GettyImages-1242186379 Kevin McCarthy

Kevin McCarthy (Kent Nishimura / Los Angeles Times via Getty Images)

And in a prospective 118th Congress which will undoubtedly launch multiple investigations, McCarthy envisions probes focused on at least three burning questions.  “Why don’t we know where the origins of COVID started? Why don’t we know what happened in Afghanistan when the president listened to the military? What about an Attorney General who went after parents and called them terrorists simply because they went to school board meetings? This is where we’re going to hold the agencies all accountable,” McCarthy told Breitbart.com.

Will voters believe that the GOP will actually do what they promise? Of the ten promises in the Contract with America, all but one were passed by the House, but the rest were rejected or ignored by the Senate. And the one which did not pass the lower chamber was arguably the weightiest: term limits, long demanded by both the left and right. Years later, the Republicans’ promise to overturn Obamacare failed thanks to the late John McCain, who enjoyed flamboyantly tanking one of Donald Trump’s signature promises – seemingly just for the sport of it – after saying for years he was committed to exactly what he then defeated. This assured that the Affordable Care Act would become all but permanently embedded in the American health care system.

This begs another question: to what extent will voters reward genuine effort, as opposed to concrete results? For example, how much credit should Donald Trump receive for his legendary, but largely futile, efforts to build The Wall, while being obstructed at every turn by the Democrats? It is somewhere between bold and disingenuous to promise things that are beyond one’s control. And if any of the broad promises in this document are seen as unfulfilled – and how can they not be when Joe Biden still occupies the Oval Office? – Republicans can easily be depicted as failing to deliver on their promises. And that can then serve as a crucial talking point for their opponents in 2024.

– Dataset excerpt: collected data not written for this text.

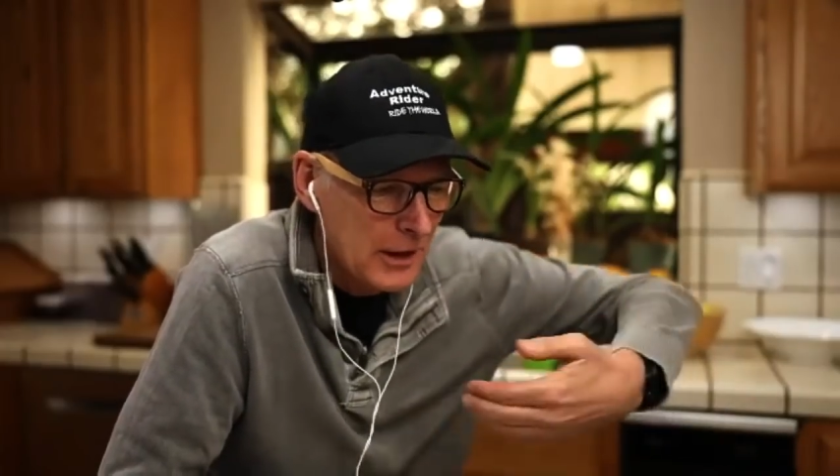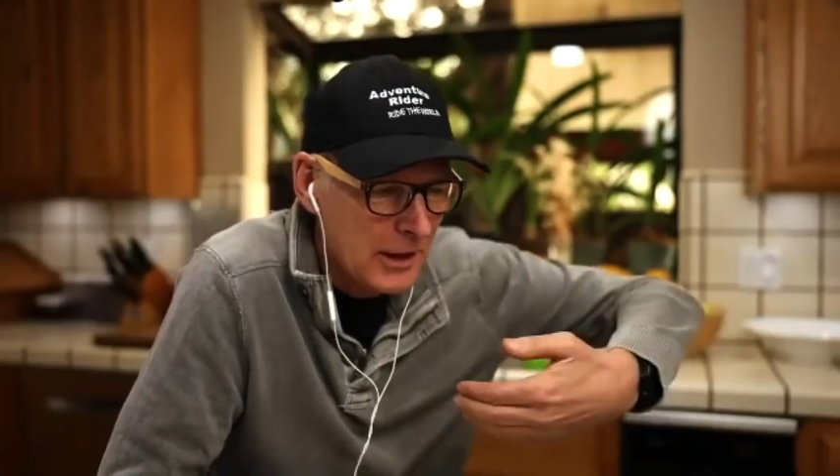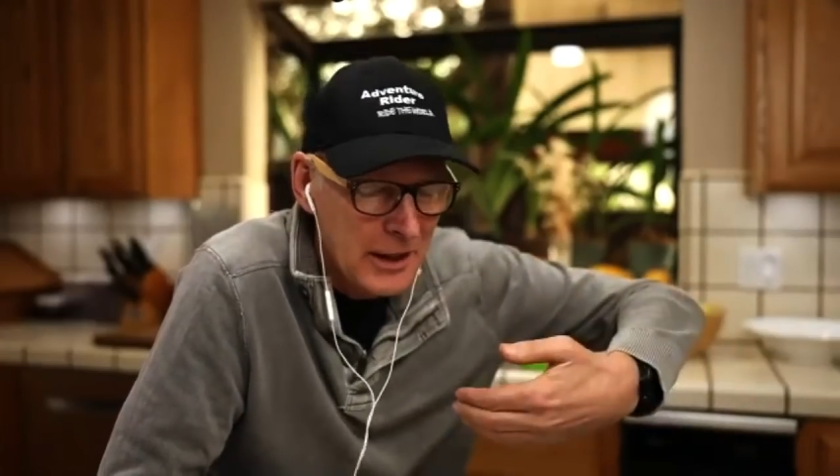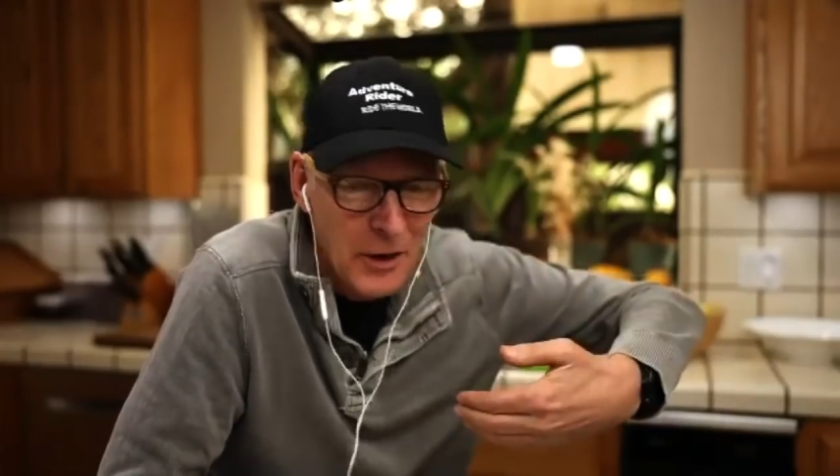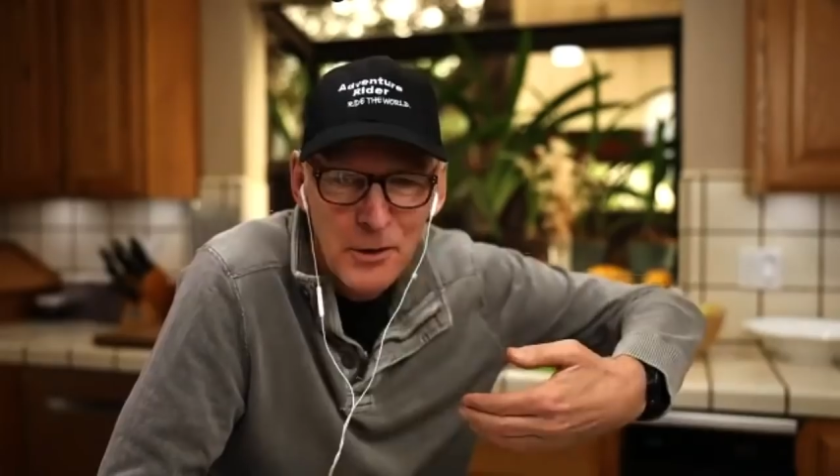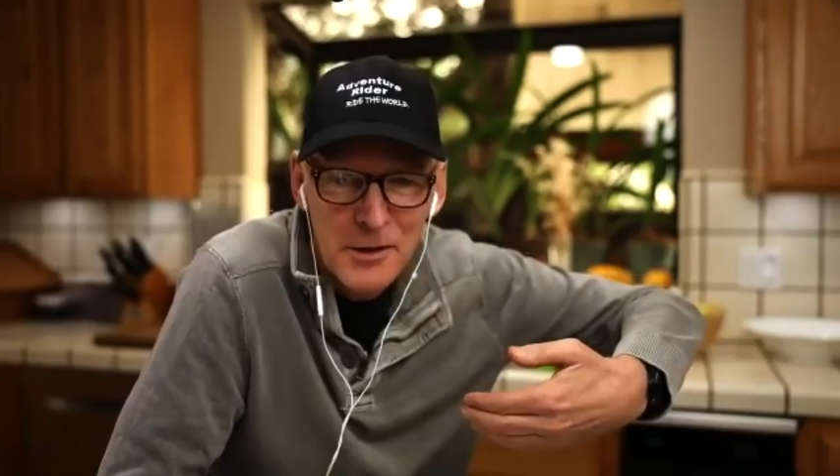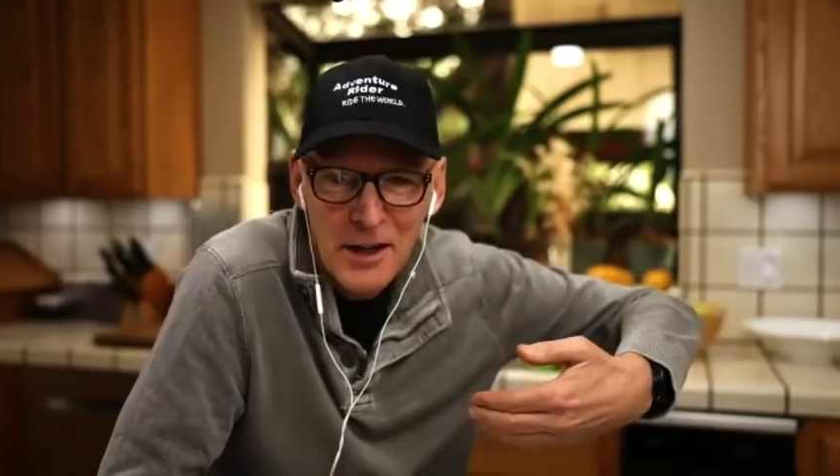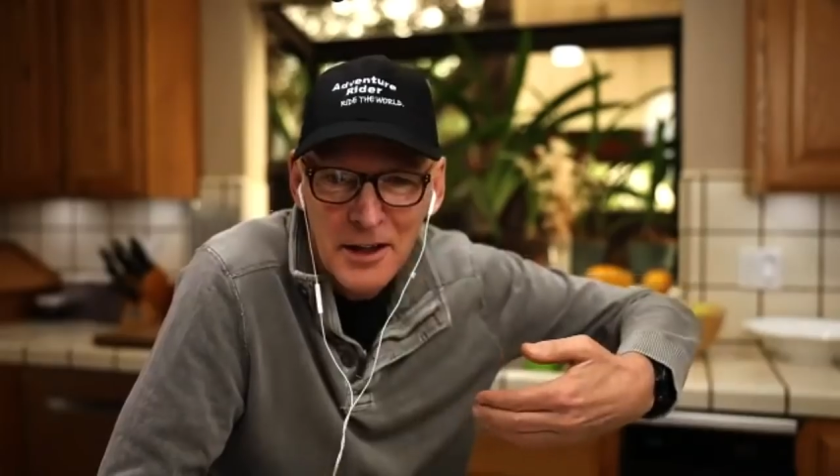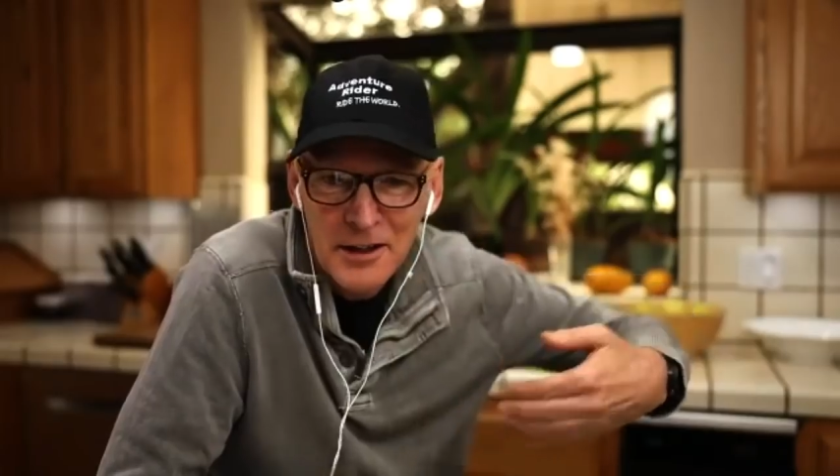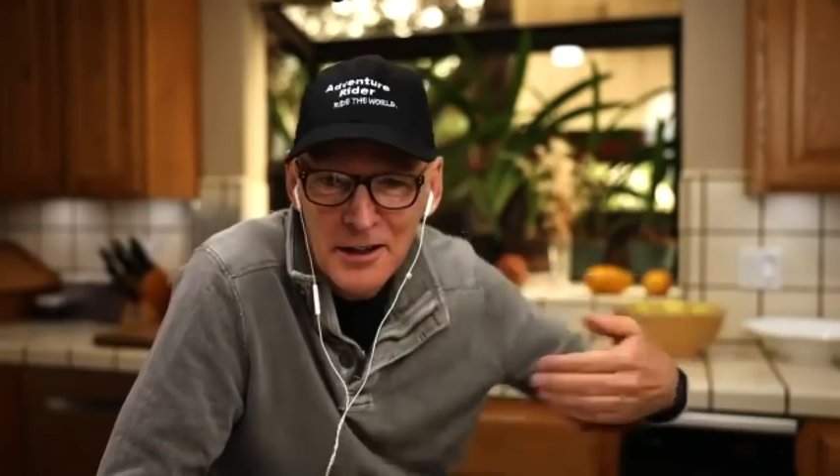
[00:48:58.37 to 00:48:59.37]
and he holds
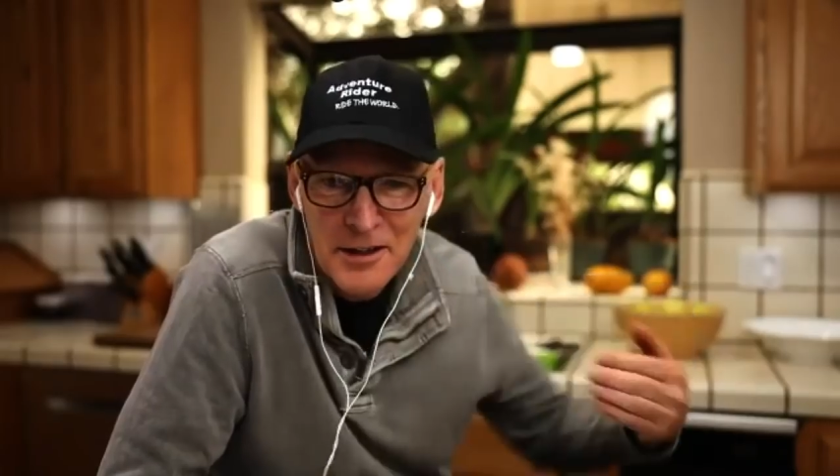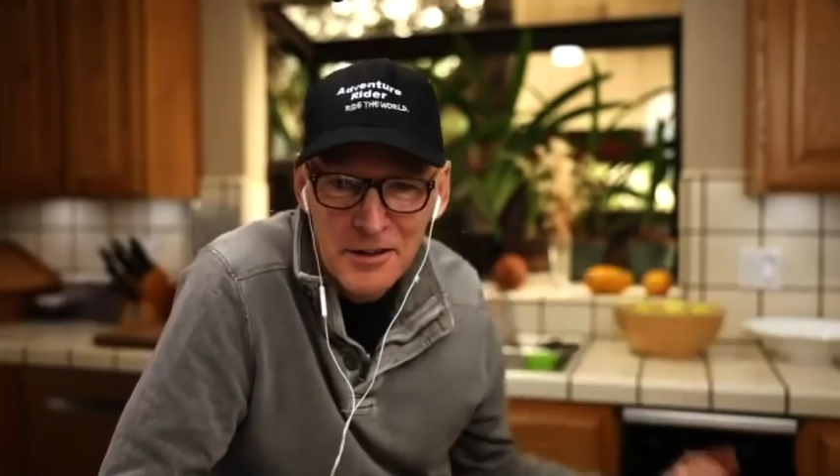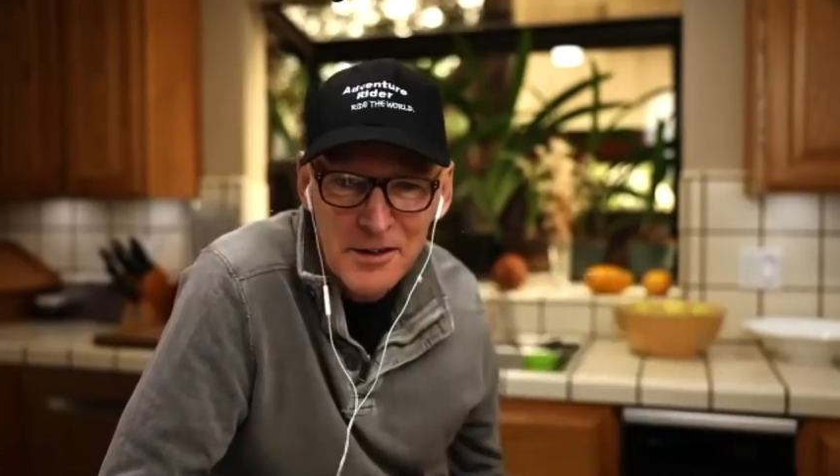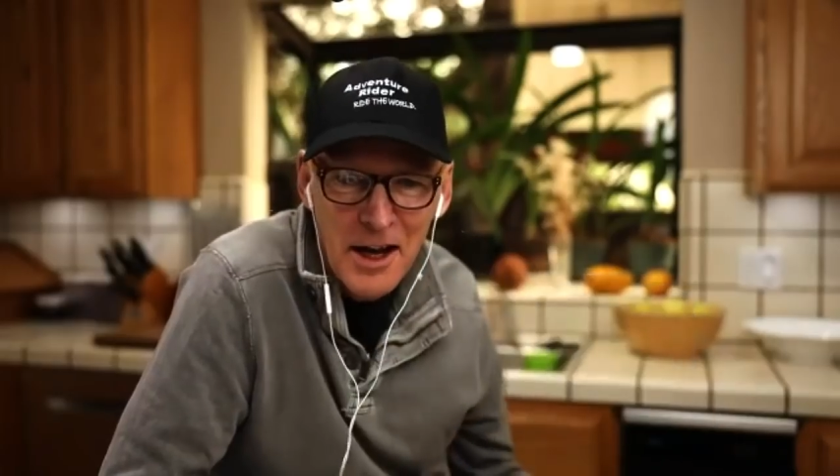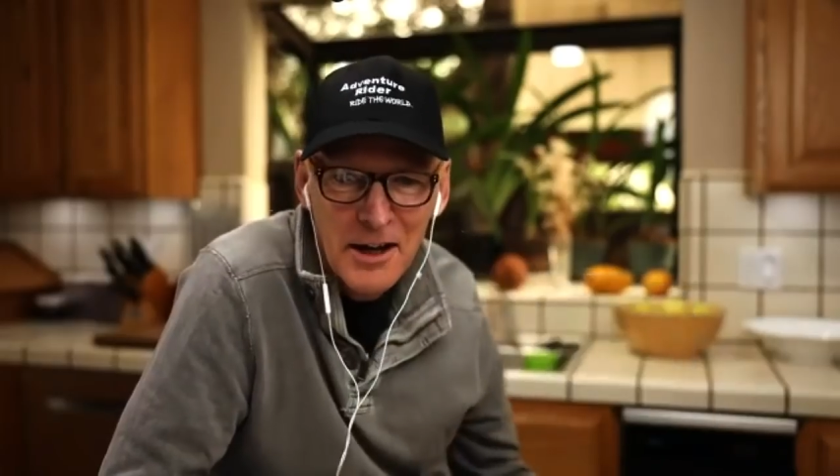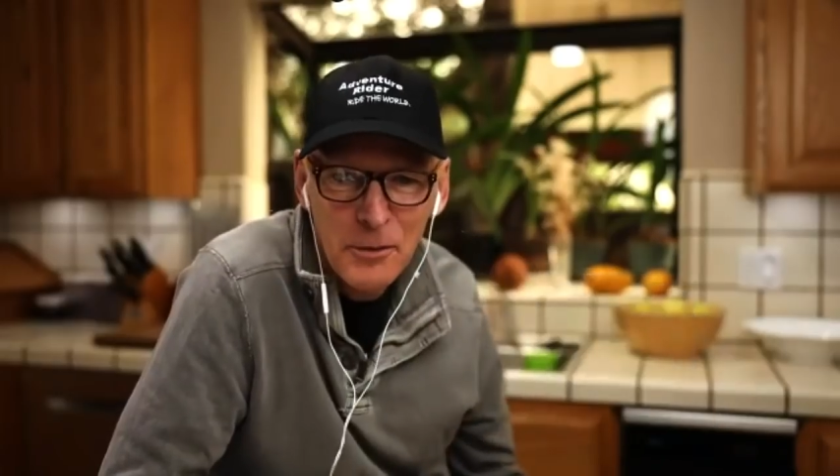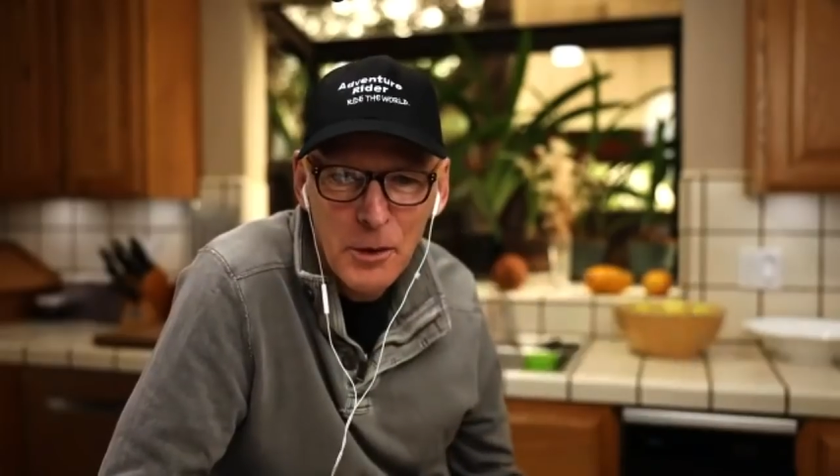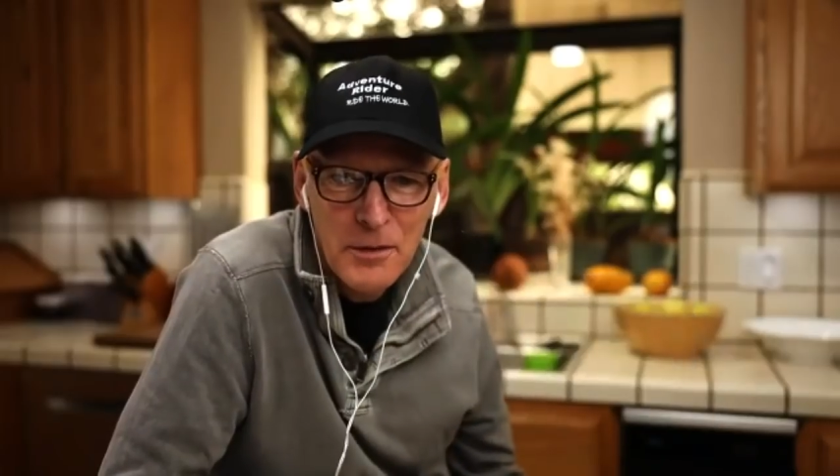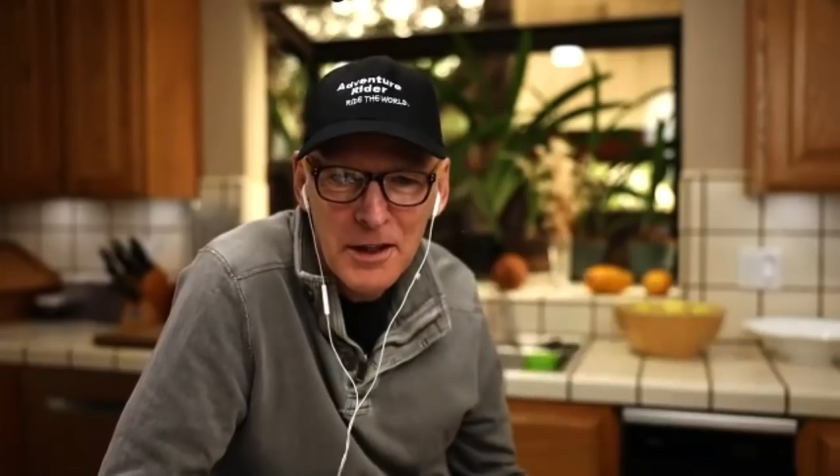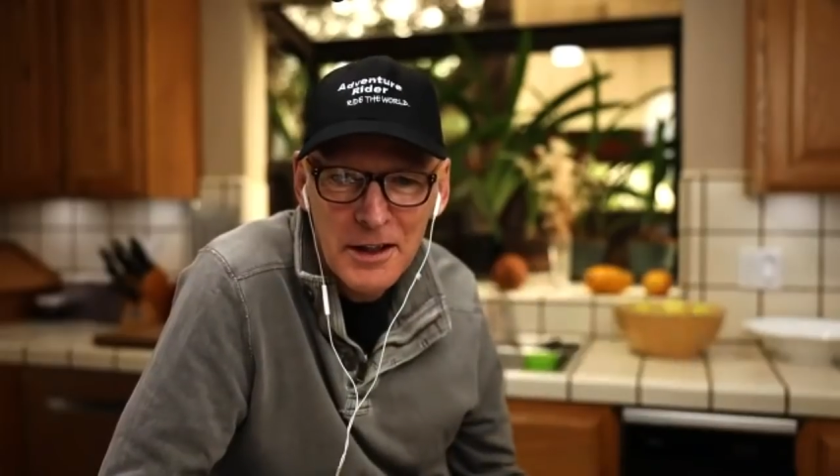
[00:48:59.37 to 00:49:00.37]
on to the side of the
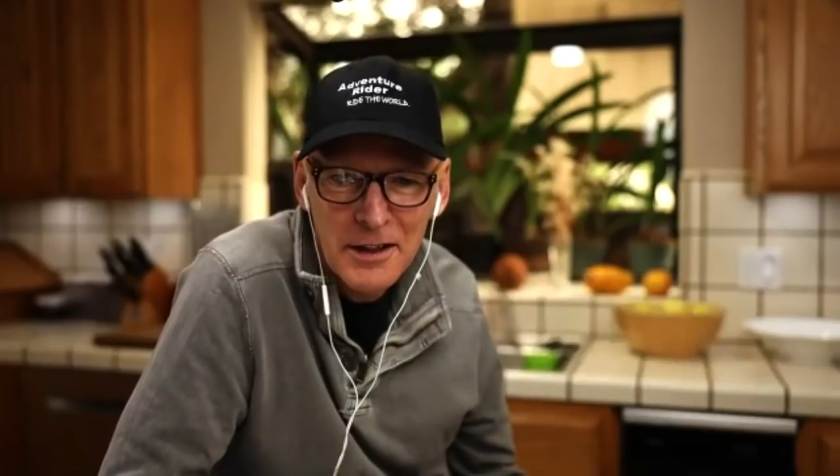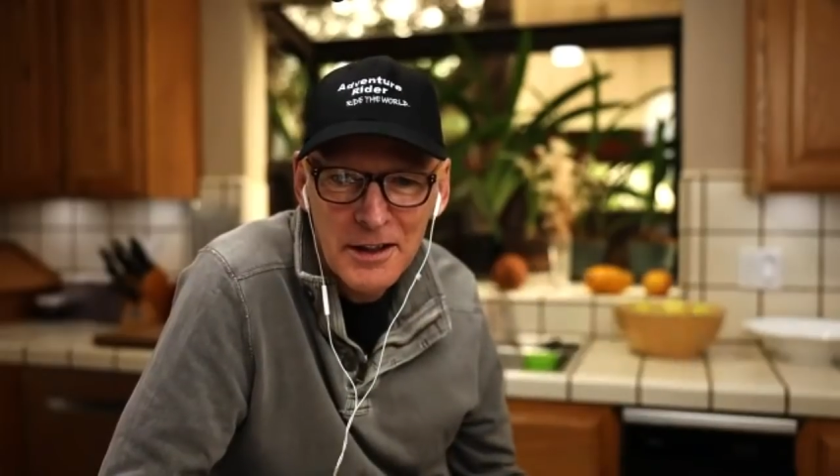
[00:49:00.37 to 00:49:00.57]
Rivian, and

If nothing else, this Commitment to America signals that the GOP has made the tactical decision to not only go negative on the Democrats, as recommended by Senate Minority Leader Mitch McConnell, but present a specific and striking contrast to the party which controls both chambers of Congress and the presidency. The question is, to what extent the rest of the more than 450 GOP candidates for federal office – and the voters – will embrace this exhaustive but idealistic blueprint.